Robert Mays, NDE researcher


  • Charland-Verville, V., Jourdan, J.-P., Thonnard, M., Ledoux, D., Donneau, A.-F., Quertemont, E., and Laureys, S. (2014). Near-death experiences in non-life-threatening events and coma of different etiologies. Frontiers in Human Neuroscience, 8(203). doi:10.3389/fnhum.2014.00203.
  • Owens, J. E., Cook, E. W., and Stevenson, I. (1990). Features of "near-death experience" in relation to whether or not patients were near death. The Lancet, 336:1175-1177.

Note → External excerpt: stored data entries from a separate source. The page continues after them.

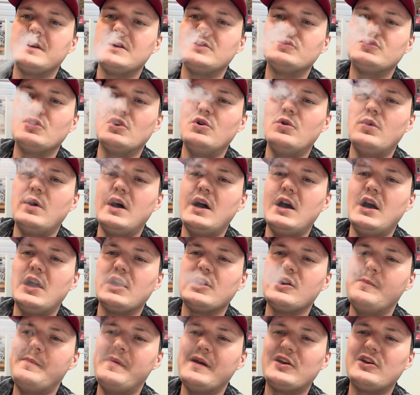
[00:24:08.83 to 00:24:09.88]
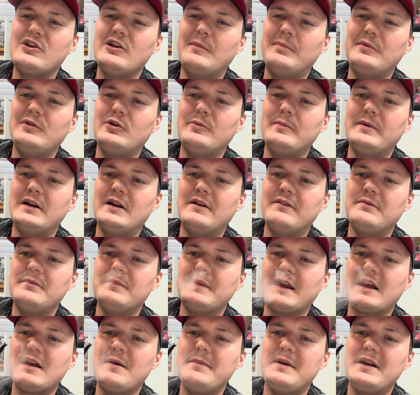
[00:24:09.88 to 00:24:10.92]
go pick you up a little bit of them.
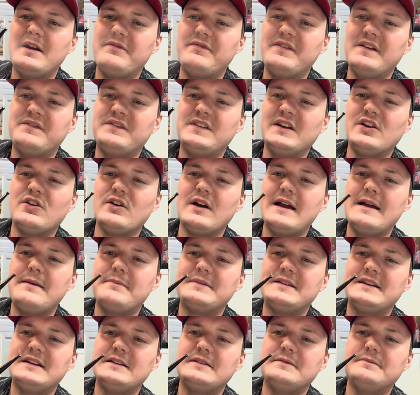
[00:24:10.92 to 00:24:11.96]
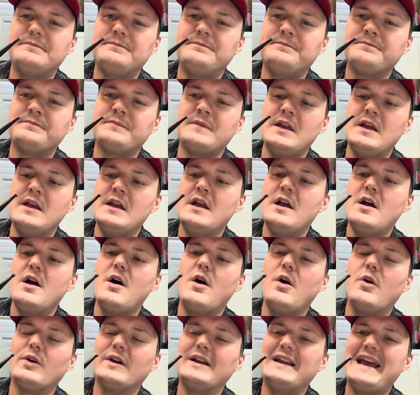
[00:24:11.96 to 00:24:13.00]
They come in a 50-gram tin
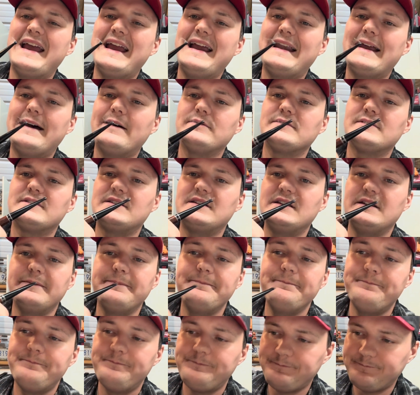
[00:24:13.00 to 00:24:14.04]
or an 8-ounce tin.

* Dr. Laureys is Clinical Professor at the University of Liège (Belgium) and Research Director at the Belgian National Fund of Scientific Research. He is also the principal author of another paper that was commented on last year in the IANDS news, about the quality of memory of NDEs compared with other memories.

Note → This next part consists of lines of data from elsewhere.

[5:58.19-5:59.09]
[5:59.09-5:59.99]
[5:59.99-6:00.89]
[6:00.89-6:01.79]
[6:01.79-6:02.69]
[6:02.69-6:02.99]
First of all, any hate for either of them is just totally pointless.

** Because the 1990 study combined several criteria for "enhanced cognitive function", there is no easy comparison between the studies without the specific data. It is very likely that more than 68% of the 50 "NDE-like" subjects in the present study would be judged to have experienced "enhanced cognitive function" when all of the relevant Greyson elements are combined. The 68% represents only reports of "more vivid senses".